# [EXERCISE AIM]
If a record holds a picture, leave the picture out; return everything else exactly.

# [RECORDS TO USE]
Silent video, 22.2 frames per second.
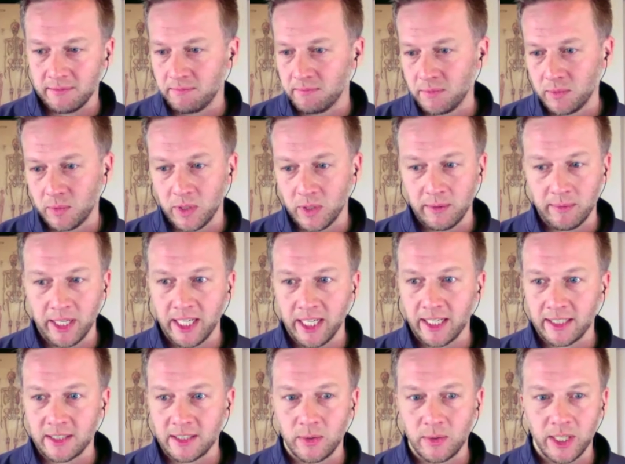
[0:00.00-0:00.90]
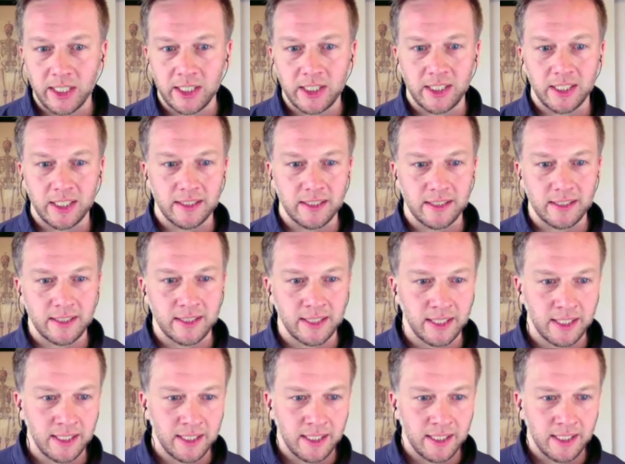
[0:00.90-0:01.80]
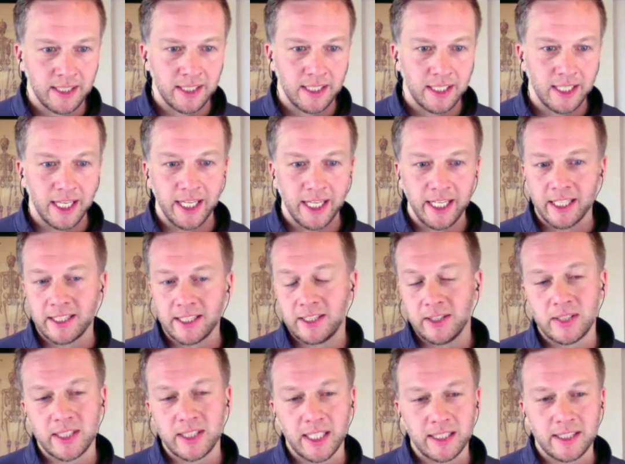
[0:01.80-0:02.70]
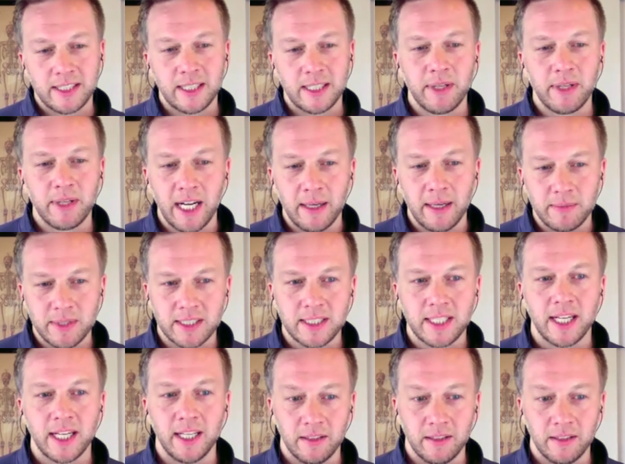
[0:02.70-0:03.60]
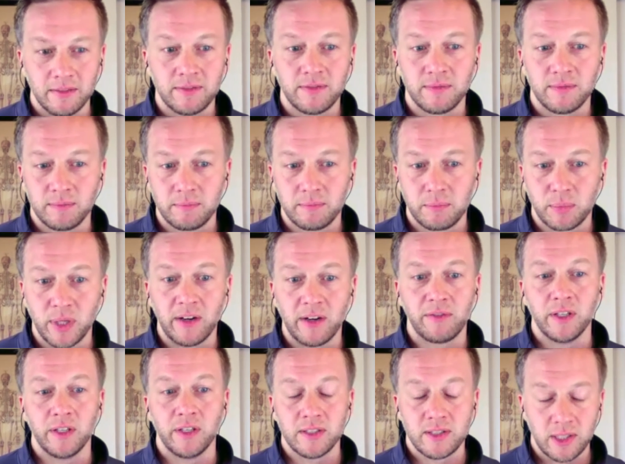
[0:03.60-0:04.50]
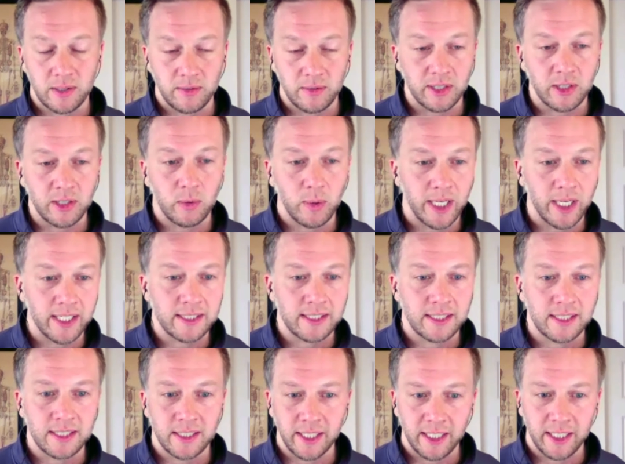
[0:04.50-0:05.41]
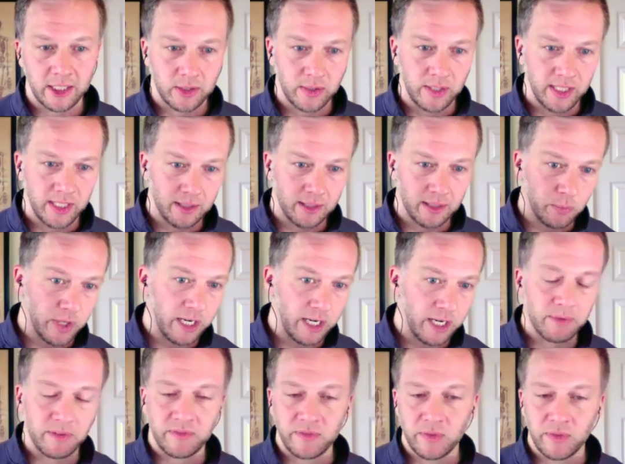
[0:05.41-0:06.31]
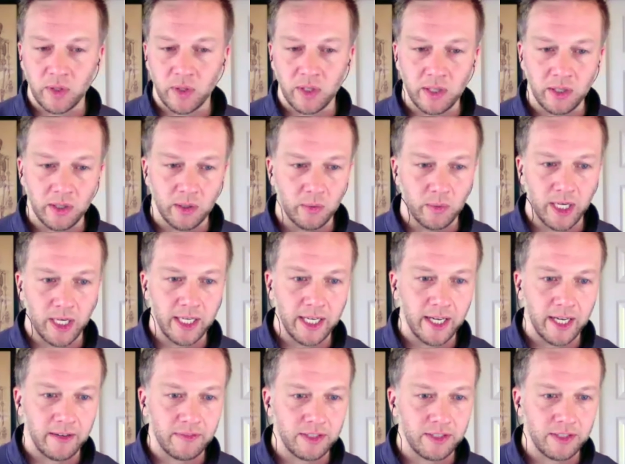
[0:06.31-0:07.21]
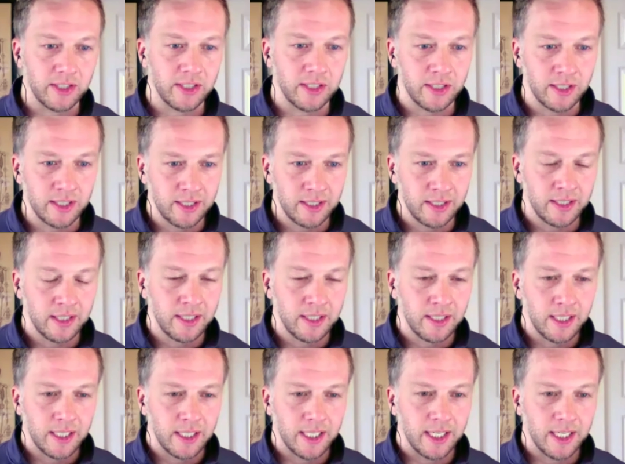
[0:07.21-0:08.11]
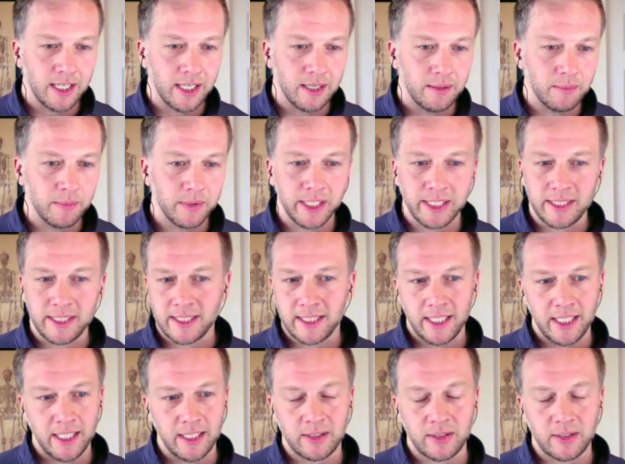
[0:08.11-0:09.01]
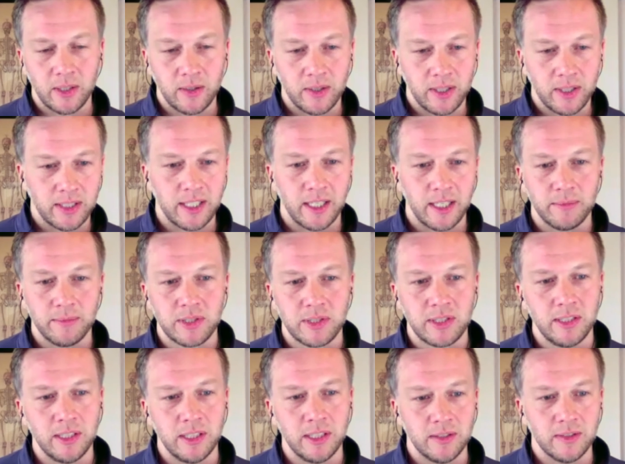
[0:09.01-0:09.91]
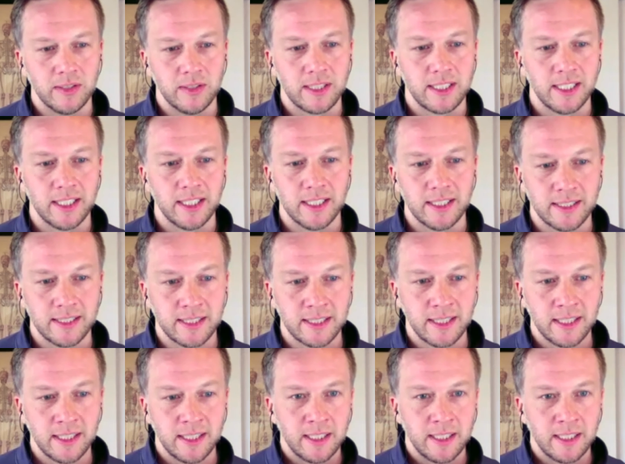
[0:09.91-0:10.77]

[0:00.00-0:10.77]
one of my next questions. I guess you said sometimes it's kind of preference or request, like treating them right before or right after. Let's say a thrower comes to you and says,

# [OUTPUT FOR THIS TASK]
Silent video, 22.2 frames per second.
[0:00.00-0:00.90]
[0:00.90-0:01.80]
[0:01.80-0:02.70]
[0:02.70-0:03.60]
[0:03.60-0:04.50]
[0:04.50-0:05.41]
[0:05.41-0:06.31]
[0:06.31-0:07.21]
[0:07.21-0:08.11]
[0:08.11-0:09.01]
[0:09.01-0:09.91]
[0:09.91-0:10.77]

[0:00.00-0:10.77]
one of my next questions. I guess you said sometimes it's kind of preference or request, like treating them right before or right after. Let's say a thrower comes to you and says,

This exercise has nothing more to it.